Xbox Fitness, on the other hand, is no game. 

Xbox Fitness, on the other hand, is no game. Your host is not an animated bathroom scale but a real person: Jillian Michaels, say, or Shaun T. The program acts as more of a Netflix for exercise DVDs: choose from dozens of workouts, including the latter’s “Insanity!” series or the popular P90X. Then you simply watch the video, like you would had you bought the set at Target. There is an additional frame that shows an outline of your body, using the refined Kinect camera of the Xbox One to track your movement and give real-time feedback. Kinect can even approximate your heart-rate using some crazy heat-sensing technology that calculates blood flow through the skin.

Within these two releases lie the key to unlocking how very different these two companies are. Where Microsoft’s fitness software features the chrome-shine of Shaun T’s sweaty bald head, the face of hard-won results and rigorous effort, Nintendo’s spokesperson is the bathroom scale itself, the very object of doom we dread stepping on. What once was the giver of bad news now chirps with guileless instruction. The sand-line has been drawn. On either side lie near-opposites: Pragmatism vs. Playfulness. Intensity vs. Exuberance.

And both have hidden costs. Though Xbox Fitness is a free download, only a scant few workouts are available from each program before you need to buy the entire pack. And though Wii Fit U only requires the same Balance Board you bought six years ago, the most intriguing addition is the Fit Meter, an optional purchase the software repeatedly mentions.

In a market where FitBit and Nike+ are more and more visible, Nintendo is betting on the appeal of its less intimidating, lo-fi approach. The device (about the size of a thick Nilla Wafer) features a rectangular LCD screen and three buttons. What you lose in smartphone integration and whiz-bang tech, you gain in cheeky fun and a surprising amount of useful data collection. Stick it in your pocket or clip it to your waistband and the meter tracks steps, burned calories, temperature, and changes in altitude. Zap the data into your Wii U GamePad at the end of the day and see your results in multi-color graph form.

Reviewing a recent day’s activity, I was impressed how accurate it charted my actions, especially the altitude: it could tell when I ascended stairs, or sat high on the 12th floor of my office and worked for an hour, or dove below in a subway train. Once the numbers are transmitted into the game, simple modes make inventive use of the data: You can traverse walking routes of famous cities or hike up landmarks like the Pyramids. My physical exploits helped my virtual Mii to climb the Statue of Liberty, after which I won a new workout outfit. Virtually walk around Sydney and earn a t-shirt featuring a Koala. Rewards at Gym Nintendo are, for better or for worse, cute accessories, not the painful burn of lactic acid or a sweat-covered floor.

The Meters can even talk to each other.

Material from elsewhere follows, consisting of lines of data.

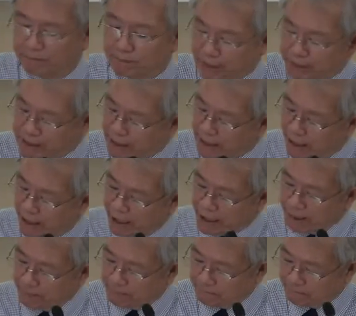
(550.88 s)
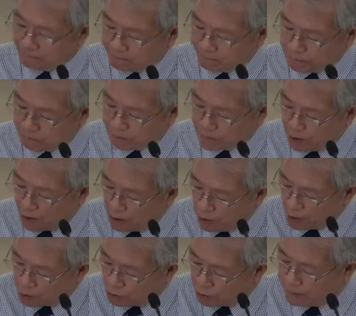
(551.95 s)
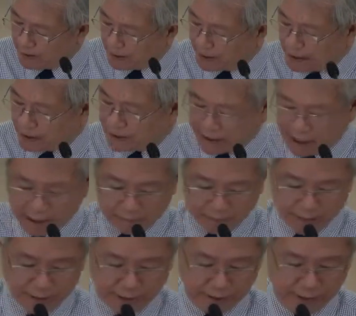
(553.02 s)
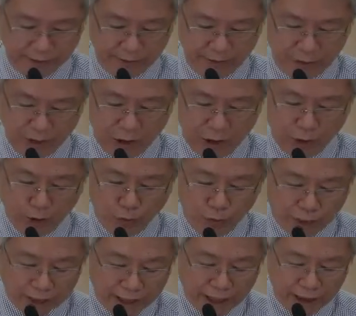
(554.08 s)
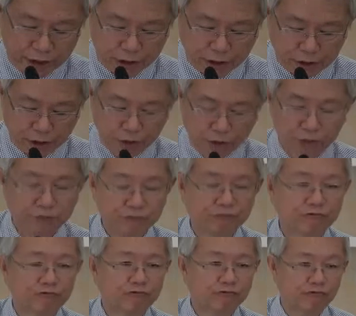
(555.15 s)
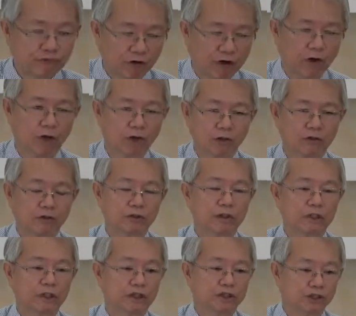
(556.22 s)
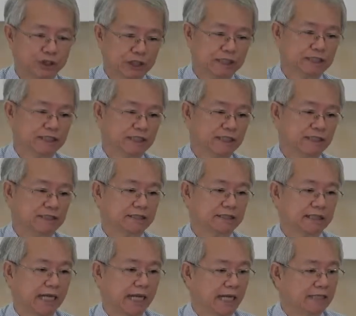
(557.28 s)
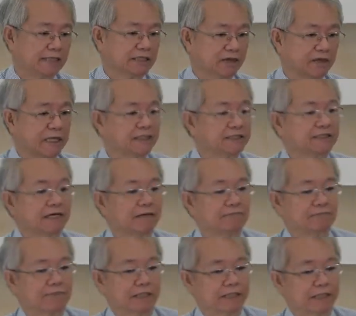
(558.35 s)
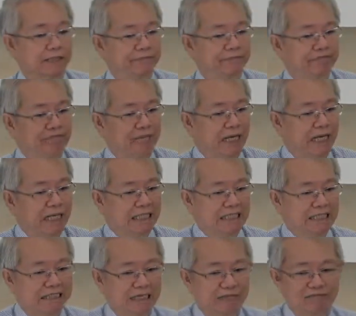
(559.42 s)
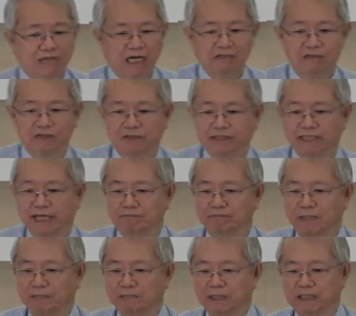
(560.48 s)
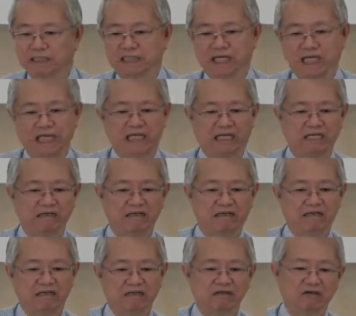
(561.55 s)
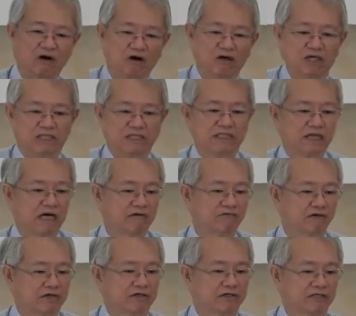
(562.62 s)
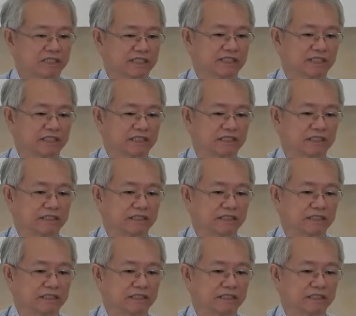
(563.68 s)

Basically, to be a disciple, we need to follow Jesus as our example. Sometimes you get people saying, call yourself a Christian.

Zap data into the other and individual activity will be compared, after which you’re given a simple message summing up your compatibility. My wife and I each wore our own for a day. Before dinner we held them up against each other, like some stand-in for intimacy in a disease-free future. Our tiny screens gave us the bad news: Apparently, we traveled down “Different Lanes.” We frowned and embraced, ready to prove the damning results wrong.

If you require a five-point nano-hydroxinator in your calorie-counting bracelet, move along. If you want a futuristic way to watch pre-taped exercise videos, check out Xbox Fitness. If you’re smitten by the idea of your Mii’s LCD face blinking on a pocketable pedometer, Wii Fit U may drag you back to Nintendo’s bright little gymnasium.